West from Yu Shan, across Bayiqi Lu, is another small hill, Wu Shan. From Wushan Lu, take the first road on the right, then another lane to the left and you'll find the Wu Ta (Black Tower), constructed of black granite, dating back to the same era as the White Tower and containing some attractive statuary. Freshly restored, you can climb up the seven floors to the top for great views over the surrounding area, and the tiny temple immediately next door.
North from Wu Shan, you'll soon reach the east-west Daoshan Lu. The most interesting and characterful old street in Fuzhou, lined with trees and wooden houses, and fringed by tiny alleys, runs north from here, initially called Aomen Lu, and shortly becoming Nanhou Lu. On Aomen Lu, west side, you'll find the Lin Zexu Memorial Hall (daily 8am-5pm; ¥2), a quiet, attractive couple of halls and courtyards with funereal statues of animals and big trees. Lin Zexu (1785-1850) is fondly remembered as the patriotic and upright Qing-dynasty official who did more than any other individual to fight against the importation of opium by foreigners from Hong Kong in the early part of the nineteenth century, having thousands of chests of the drug destroyed and even writing persuasive letters to Queen Victoria on the subject.

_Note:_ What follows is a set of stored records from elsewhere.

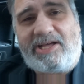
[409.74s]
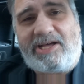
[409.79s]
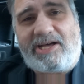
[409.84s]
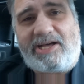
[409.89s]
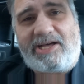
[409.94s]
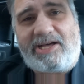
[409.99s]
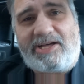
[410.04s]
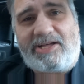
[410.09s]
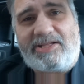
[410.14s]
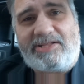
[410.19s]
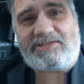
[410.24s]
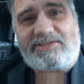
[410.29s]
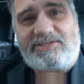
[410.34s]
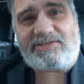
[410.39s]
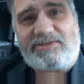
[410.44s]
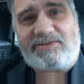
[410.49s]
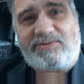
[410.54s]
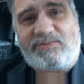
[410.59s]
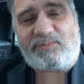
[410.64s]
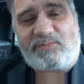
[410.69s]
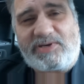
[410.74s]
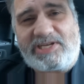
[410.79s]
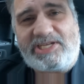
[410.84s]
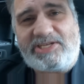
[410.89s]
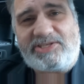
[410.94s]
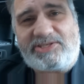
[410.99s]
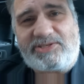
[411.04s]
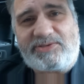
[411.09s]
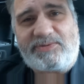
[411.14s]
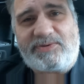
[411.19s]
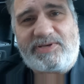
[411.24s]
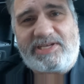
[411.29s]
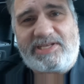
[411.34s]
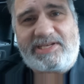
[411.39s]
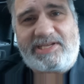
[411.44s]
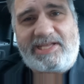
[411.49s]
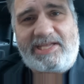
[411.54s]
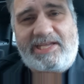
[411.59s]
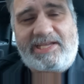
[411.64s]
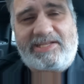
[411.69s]
to redo
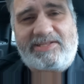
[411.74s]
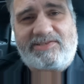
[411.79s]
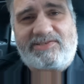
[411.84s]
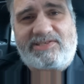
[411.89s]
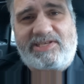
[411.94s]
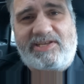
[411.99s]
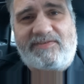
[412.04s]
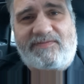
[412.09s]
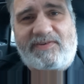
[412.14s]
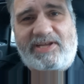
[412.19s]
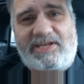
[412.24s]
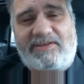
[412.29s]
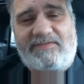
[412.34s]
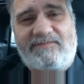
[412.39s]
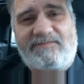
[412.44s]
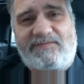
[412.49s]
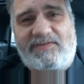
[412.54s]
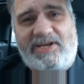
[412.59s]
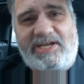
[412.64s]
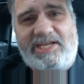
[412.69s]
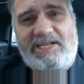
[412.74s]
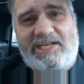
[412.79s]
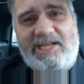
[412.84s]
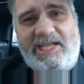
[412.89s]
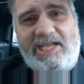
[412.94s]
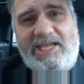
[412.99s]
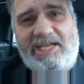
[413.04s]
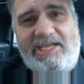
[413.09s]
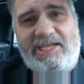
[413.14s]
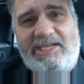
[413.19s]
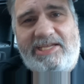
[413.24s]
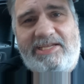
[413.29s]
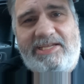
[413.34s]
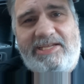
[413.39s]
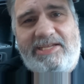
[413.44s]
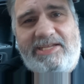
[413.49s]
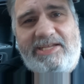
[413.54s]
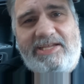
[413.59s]
it and see if I can find a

The northwest of the city is dominated by Xi Hu Park (daily 7am-9pm; ¥4) and the adjoining Zuohai Park - basically a funfair - farther north. Xi Hu itself is an artificial lake, formed by excavations some seventeen hundred years ago. Today you can go boating or stroll with the masses here. Once within the grounds, Fuzhou Provincial Museum had been completely demolished at the time of writing, though it's hoped only to replace the building - the interesting historical collection included a 3500-year-old coffin-boat removed from a Wuyi Shan cave. You can reach the south entrance to Xi Hu on buses #1 and #2 from the southern end of Bayiqi Lu, or #810 from the train station.
Finally, if you're walking back from Xi Hu Park to the northern part of Wusi Lu, along Hualin Lu, you'll pass the obscure Hualin Si , a Tang-dynasty temple located in a grassy garden, which has recently undergone extensive restoration (bus #20 from Bayiqi Lu runs past).